Records provided
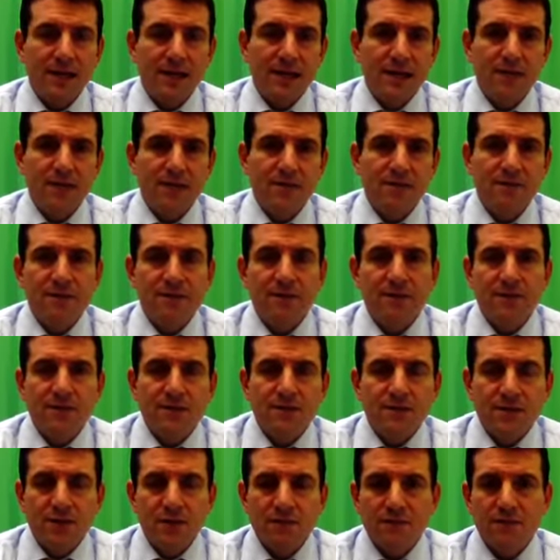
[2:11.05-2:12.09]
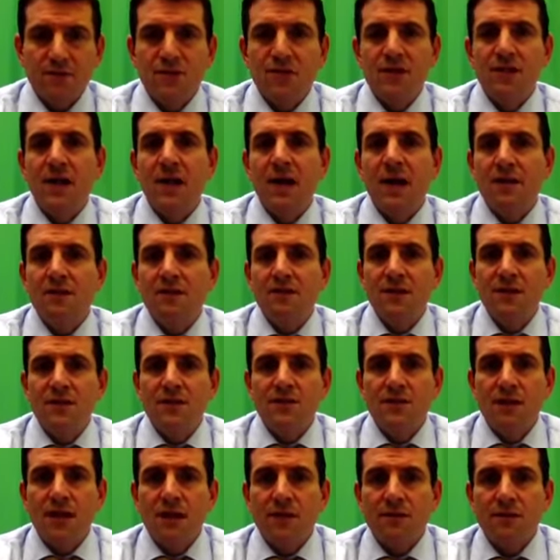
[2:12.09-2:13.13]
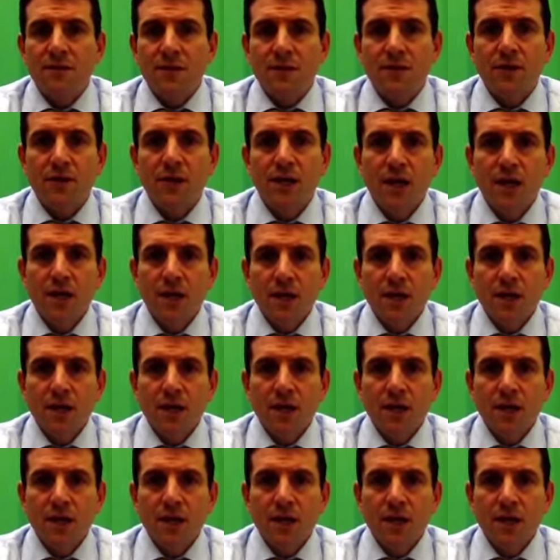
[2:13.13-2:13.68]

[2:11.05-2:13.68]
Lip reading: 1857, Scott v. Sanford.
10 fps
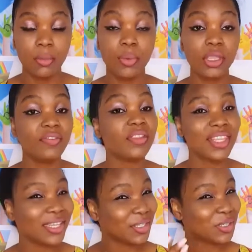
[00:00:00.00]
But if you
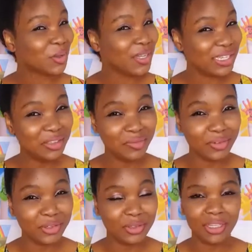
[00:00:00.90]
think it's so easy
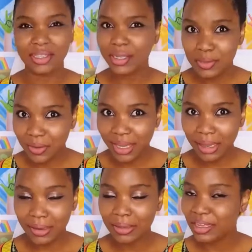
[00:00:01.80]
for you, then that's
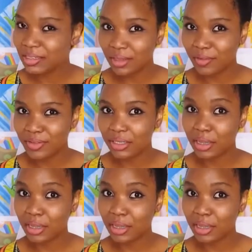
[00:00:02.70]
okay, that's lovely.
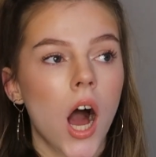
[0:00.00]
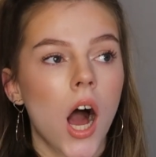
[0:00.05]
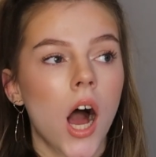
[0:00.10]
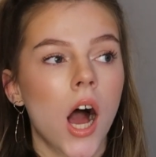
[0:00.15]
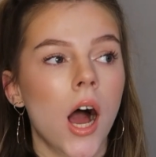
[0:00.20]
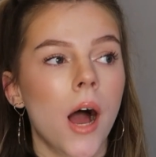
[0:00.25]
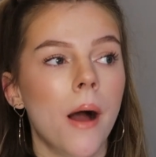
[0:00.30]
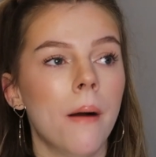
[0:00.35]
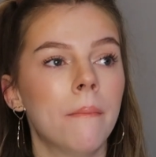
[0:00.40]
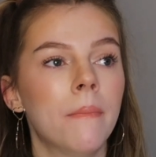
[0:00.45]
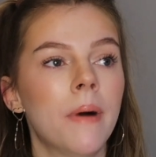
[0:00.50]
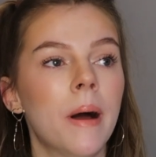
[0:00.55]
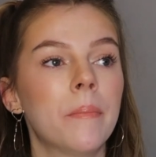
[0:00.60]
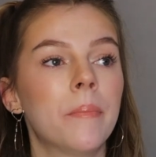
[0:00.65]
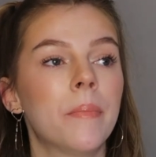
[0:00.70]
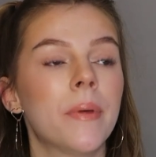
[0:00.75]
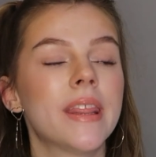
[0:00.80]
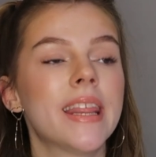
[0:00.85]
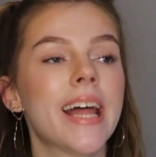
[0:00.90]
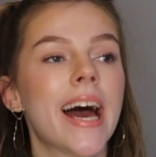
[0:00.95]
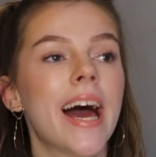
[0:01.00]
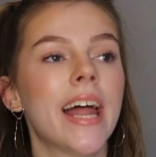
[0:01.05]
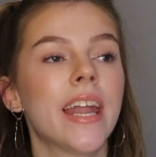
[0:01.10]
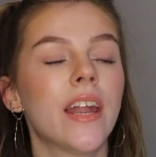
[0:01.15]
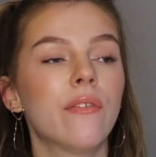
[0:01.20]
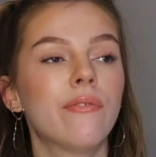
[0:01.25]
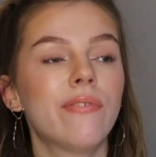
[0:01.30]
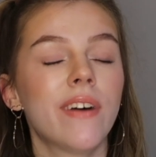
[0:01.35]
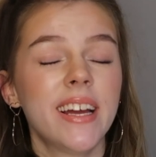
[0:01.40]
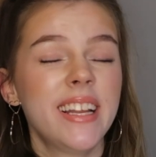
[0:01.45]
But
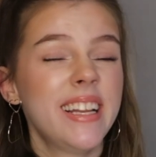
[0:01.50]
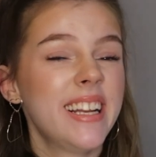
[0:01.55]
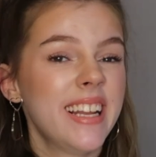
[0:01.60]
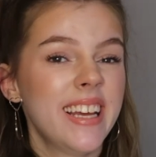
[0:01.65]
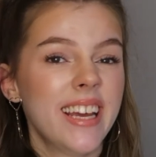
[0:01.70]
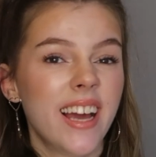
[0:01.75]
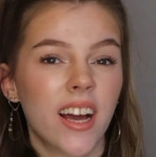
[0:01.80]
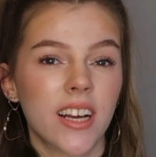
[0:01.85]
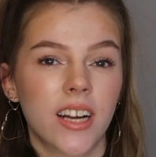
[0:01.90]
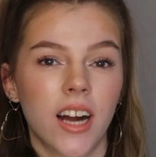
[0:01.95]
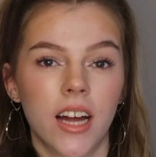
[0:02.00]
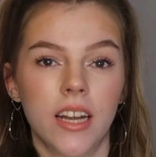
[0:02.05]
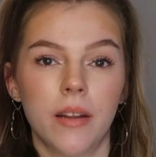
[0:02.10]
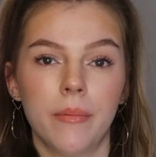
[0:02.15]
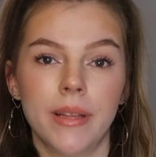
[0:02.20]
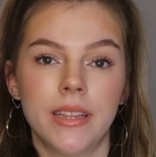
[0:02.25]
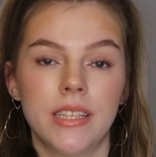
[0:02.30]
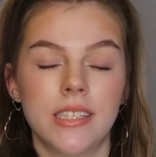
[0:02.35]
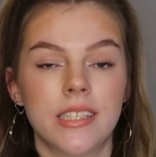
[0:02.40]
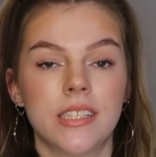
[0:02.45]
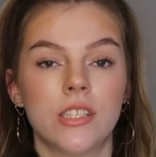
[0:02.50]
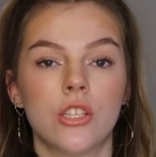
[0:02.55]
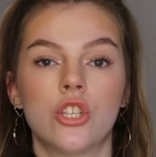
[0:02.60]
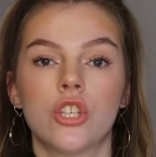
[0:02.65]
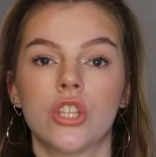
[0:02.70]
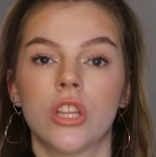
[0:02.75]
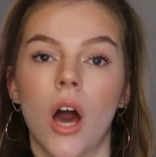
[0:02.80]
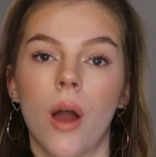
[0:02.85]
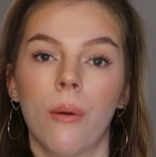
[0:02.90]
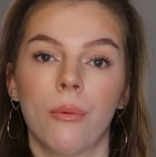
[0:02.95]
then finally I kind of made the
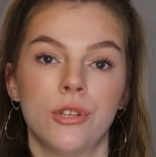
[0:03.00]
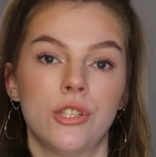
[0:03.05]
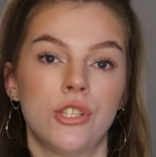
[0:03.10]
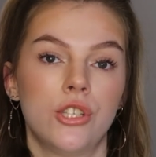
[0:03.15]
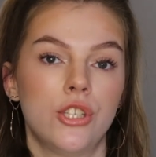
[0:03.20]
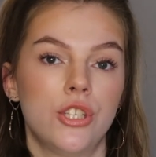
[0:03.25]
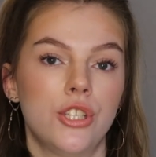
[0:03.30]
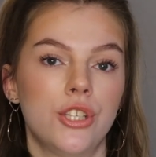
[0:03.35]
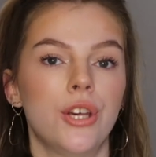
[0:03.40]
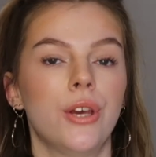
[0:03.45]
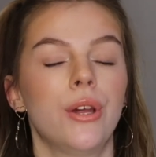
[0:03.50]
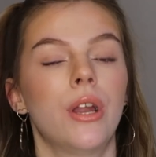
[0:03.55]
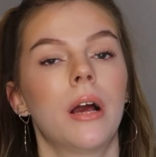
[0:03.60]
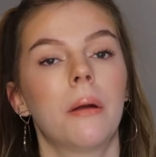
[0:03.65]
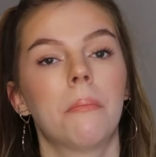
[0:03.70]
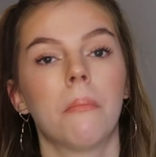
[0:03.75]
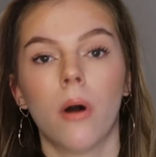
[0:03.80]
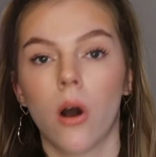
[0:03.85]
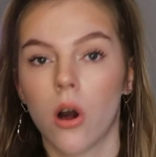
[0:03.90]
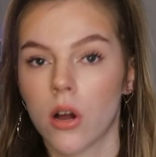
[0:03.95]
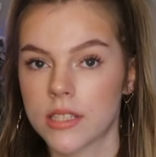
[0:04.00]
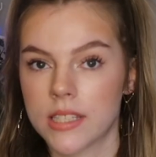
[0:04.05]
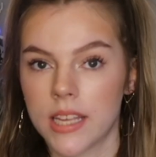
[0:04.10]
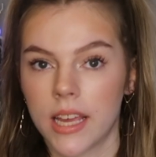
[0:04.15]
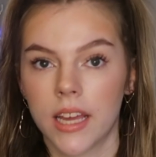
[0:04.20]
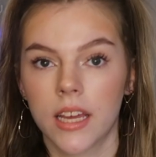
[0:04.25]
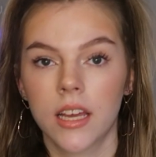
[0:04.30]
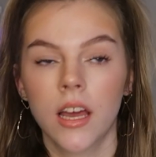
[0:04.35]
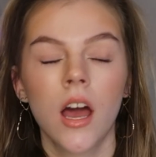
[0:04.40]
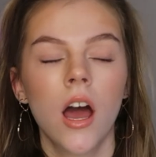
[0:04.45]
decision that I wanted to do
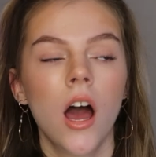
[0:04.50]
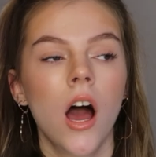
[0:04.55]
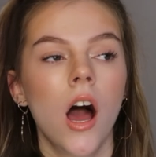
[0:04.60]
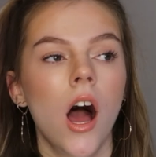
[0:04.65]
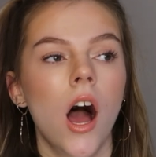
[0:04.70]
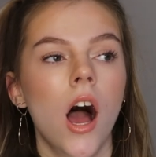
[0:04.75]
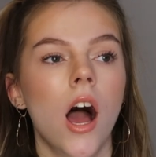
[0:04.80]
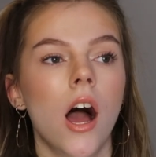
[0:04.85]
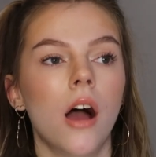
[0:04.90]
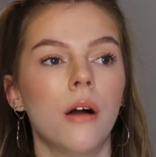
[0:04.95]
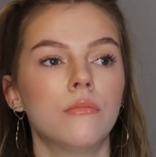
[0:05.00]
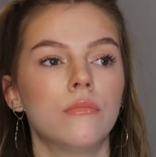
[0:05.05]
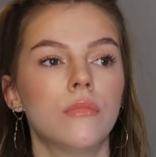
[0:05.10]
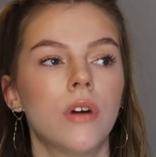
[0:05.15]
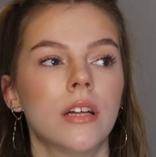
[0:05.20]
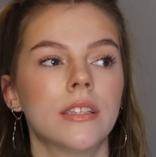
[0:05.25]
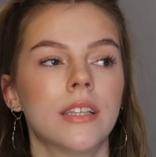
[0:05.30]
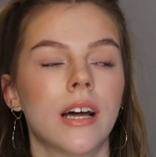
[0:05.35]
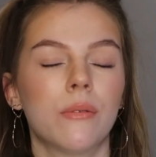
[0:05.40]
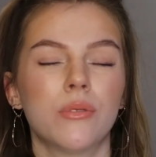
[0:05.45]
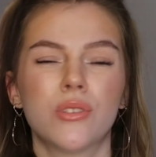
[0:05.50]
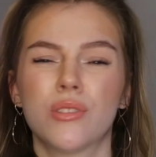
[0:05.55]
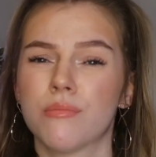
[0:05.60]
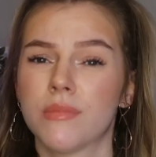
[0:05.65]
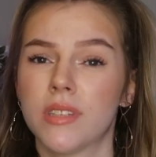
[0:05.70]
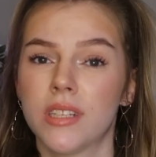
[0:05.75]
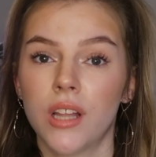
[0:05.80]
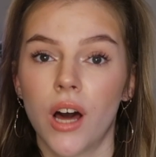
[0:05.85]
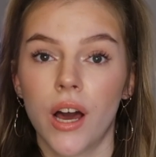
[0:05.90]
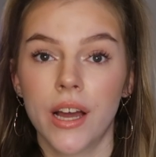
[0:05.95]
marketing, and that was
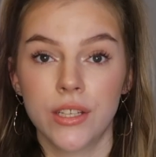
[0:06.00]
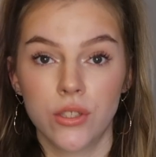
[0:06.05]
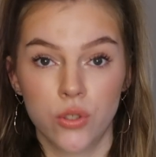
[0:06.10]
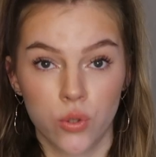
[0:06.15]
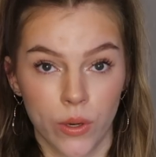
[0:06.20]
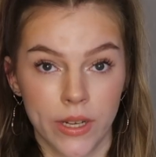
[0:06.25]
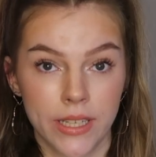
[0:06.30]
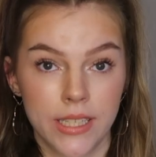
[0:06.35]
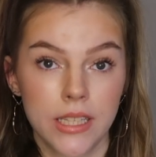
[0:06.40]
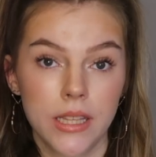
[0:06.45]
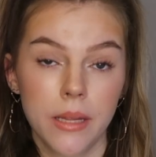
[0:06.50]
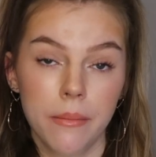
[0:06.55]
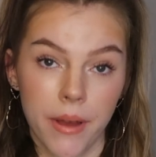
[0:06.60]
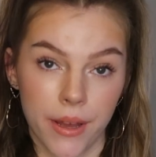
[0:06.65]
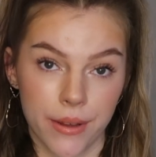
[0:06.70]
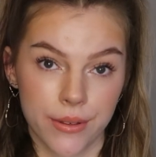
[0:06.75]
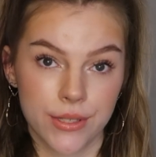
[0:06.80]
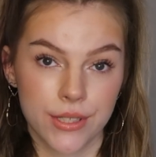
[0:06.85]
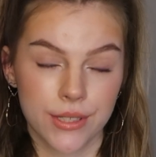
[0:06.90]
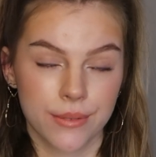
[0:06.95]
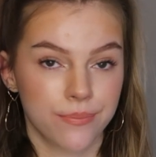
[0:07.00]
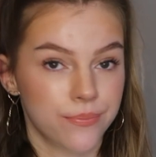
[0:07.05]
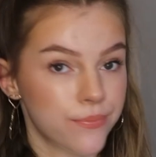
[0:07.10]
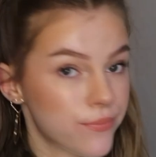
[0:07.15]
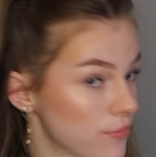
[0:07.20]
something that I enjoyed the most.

To do
All entries should be restated word for word; no images belong in the copy.

Exercise answer
[2:11.05-2:12.09]
[2:12.09-2:13.13]
[2:13.13-2:13.68]

[2:11.05-2:13.68]
Lip reading: 1857, Scott v. Sanford.
10 fps
[00:00:00.00]
But if you
[00:00:00.90]
think it's so easy
[00:00:01.80]
for you, then that's
[00:00:02.70]
okay, that's lovely.
[0:00.00]
[0:00.05]
[0:00.10]
[0:00.15]
[0:00.20]
[0:00.25]
[0:00.30]
[0:00.35]
[0:00.40]
[0:00.45]
[0:00.50]
[0:00.55]
[0:00.60]
[0:00.65]
[0:00.70]
[0:00.75]
[0:00.80]
[0:00.85]
[0:00.90]
[0:00.95]
[0:01.00]
[0:01.05]
[0:01.10]
[0:01.15]
[0:01.20]
[0:01.25]
[0:01.30]
[0:01.35]
[0:01.40]
[0:01.45]
But
[0:01.50]
[0:01.55]
[0:01.60]
[0:01.65]
[0:01.70]
[0:01.75]
[0:01.80]
[0:01.85]
[0:01.90]
[0:01.95]
[0:02.00]
[0:02.05]
[0:02.10]
[0:02.15]
[0:02.20]
[0:02.25]
[0:02.30]
[0:02.35]
[0:02.40]
[0:02.45]
[0:02.50]
[0:02.55]
[0:02.60]
[0:02.65]
[0:02.70]
[0:02.75]
[0:02.80]
[0:02.85]
[0:02.90]
[0:02.95]
then finally I kind of made the
[0:03.00]
[0:03.05]
[0:03.10]
[0:03.15]
[0:03.20]
[0:03.25]
[0:03.30]
[0:03.35]
[0:03.40]
[0:03.45]
[0:03.50]
[0:03.55]
[0:03.60]
[0:03.65]
[0:03.70]
[0:03.75]
[0:03.80]
[0:03.85]
[0:03.90]
[0:03.95]
[0:04.00]
[0:04.05]
[0:04.10]
[0:04.15]
[0:04.20]
[0:04.25]
[0:04.30]
[0:04.35]
[0:04.40]
[0:04.45]
decision that I wanted to do
[0:04.50]
[0:04.55]
[0:04.60]
[0:04.65]
[0:04.70]
[0:04.75]
[0:04.80]
[0:04.85]
[0:04.90]
[0:04.95]
[0:05.00]
[0:05.05]
[0:05.10]
[0:05.15]
[0:05.20]
[0:05.25]
[0:05.30]
[0:05.35]
[0:05.40]
[0:05.45]
[0:05.50]
[0:05.55]
[0:05.60]
[0:05.65]
[0:05.70]
[0:05.75]
[0:05.80]
[0:05.85]
[0:05.90]
[0:05.95]
marketing, and that was
[0:06.00]
[0:06.05]
[0:06.10]
[0:06.15]
[0:06.20]
[0:06.25]
[0:06.30]
[0:06.35]
[0:06.40]
[0:06.45]
[0:06.50]
[0:06.55]
[0:06.60]
[0:06.65]
[0:06.70]
[0:06.75]
[0:06.80]
[0:06.85]
[0:06.90]
[0:06.95]
[0:07.00]
[0:07.05]
[0:07.10]
[0:07.15]
[0:07.20]
something that I enjoyed the most.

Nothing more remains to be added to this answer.